When Republicans start talking about being neglected and abused, you can bet that they’re about to violate some sacrosanct conservative principle like states’ rights or the need to shrink government. “I’m a conservative,” Nussle said, apropos of the issue of child-support enforcement, “and when I hear people talk about states’ rights, I say, ‘Hold it, guys, there is a duty here for the federal government.’ ” Burton used the same phraseology when explaining his willingness to intervene against domestic violence, despite the otherwise highly constricted role he sees for the federal government. “I’m not advocating more government or Big Brother in Washington trying to solve the problem,” he said. “But I’m not saying that government shouldn’t have a role in trying to get the job done.” The exceptions to conservative orthodoxy that these Republicans carve out are victim-specific, narrowly tailored to their own miseries. Burton is anti-abuse, but doesn’t fret about missed child-support payments. Nussle, by contrast, wants to punish deadbeat dads, but not abusive ones; he’s a co-sponsor of the Parental Rights and Responsibilities Act, which says it’s fine to smack the kids (the phrase used is “reasonable corporal discipline”).

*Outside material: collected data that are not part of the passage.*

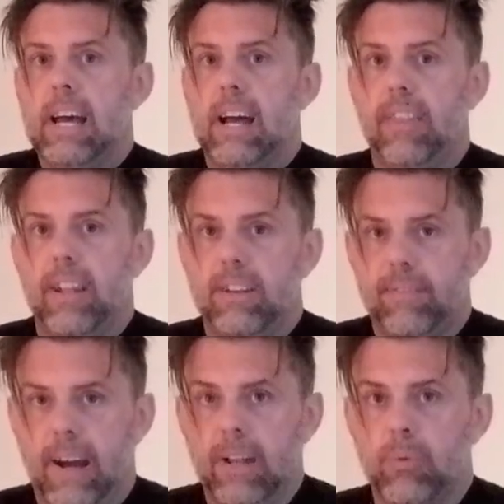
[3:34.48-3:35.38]
and then your
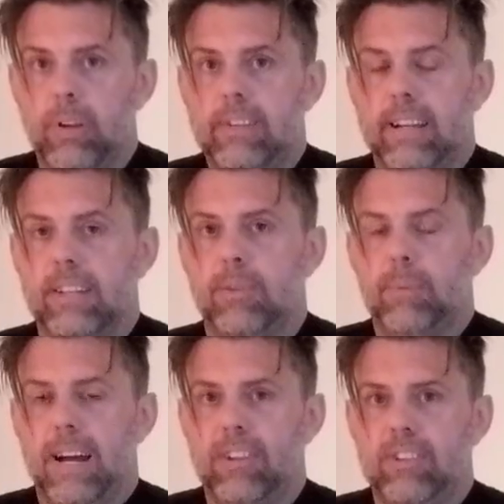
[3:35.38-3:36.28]
final retailer's
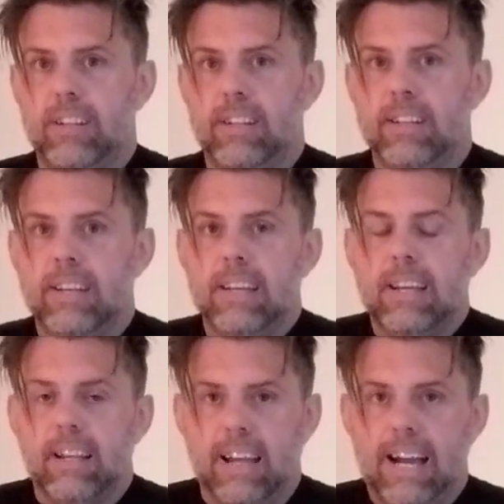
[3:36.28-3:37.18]
margin,
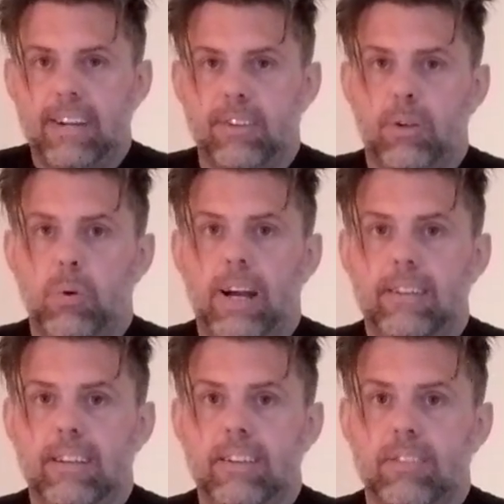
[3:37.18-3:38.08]
added
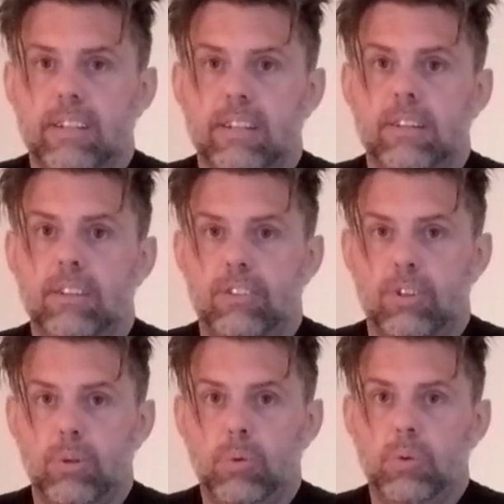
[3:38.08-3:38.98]
quite easily
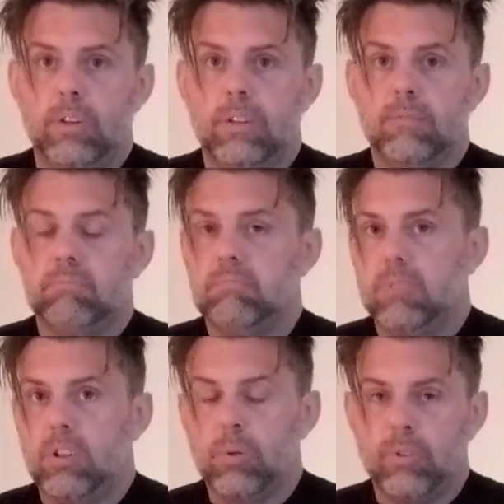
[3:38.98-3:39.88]
to
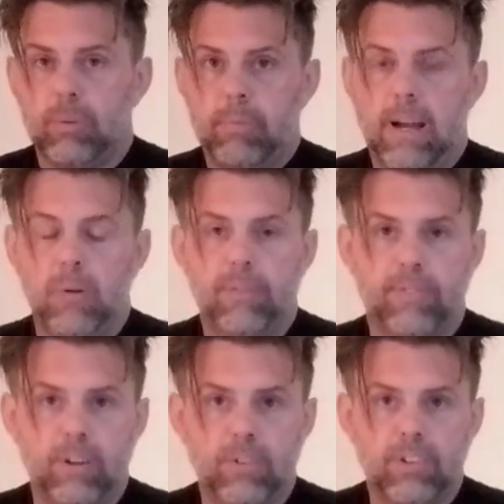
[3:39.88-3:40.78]
£200,
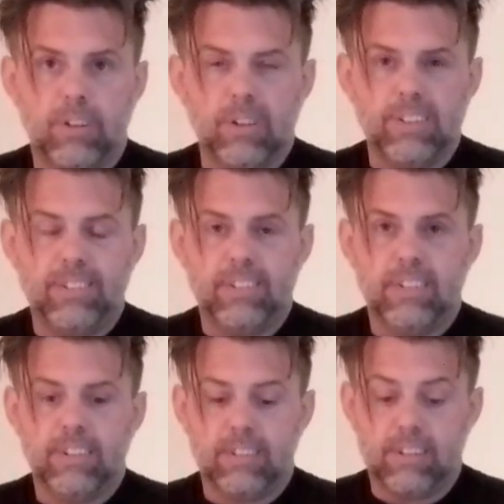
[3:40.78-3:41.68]
$300
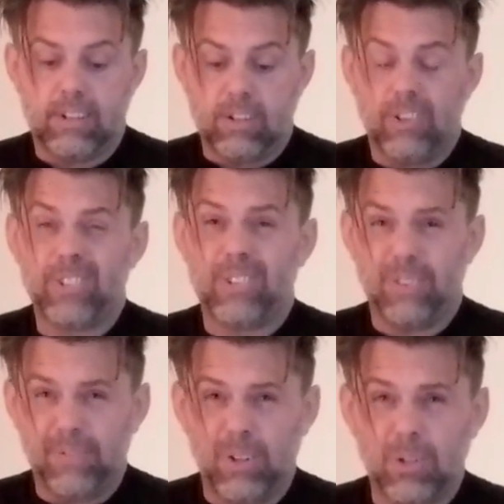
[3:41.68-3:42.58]
to the cost of
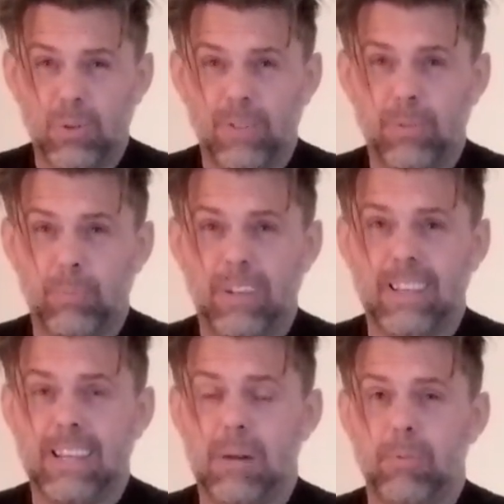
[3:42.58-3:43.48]
a 412 speaker
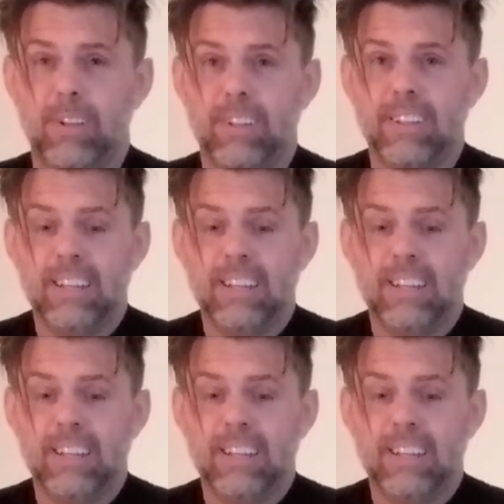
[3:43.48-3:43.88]
cabinet.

These little contradictions aside, one wonders why stodgy Caucasian Republicans are playing the victimology card at all. The basic explanation: the powerful lure of what Wendy Kaminer calls the Recovery Movement. A decade ago, politicians didn’t boast about being abused. They all sounded like Bob Dole and Pat Buchanan. In the early 1980s, even Bill Clinton ran a TV ad in which he folksily asserted, “My daddy never had to whip me twice for the same thing.” By 1992, Clinton was telling the country about how he stood up to that same daddy for slapping his mom around. Republicans, a little behind in the game, are trying to say, “We feel your pain too.” They’re finally cottoning on to the political value of the confessional culture. With their party intellectually adrift, the appeal of this style of content-free, Oprah-fied populism continues to grow for them.

Or maybe there’s a simpler explanation. These guys need professional help, but are afraid to be seen near a psychiatrist’s office. Pouring their hearts out to reporters is the only therapy Republican politicians can get.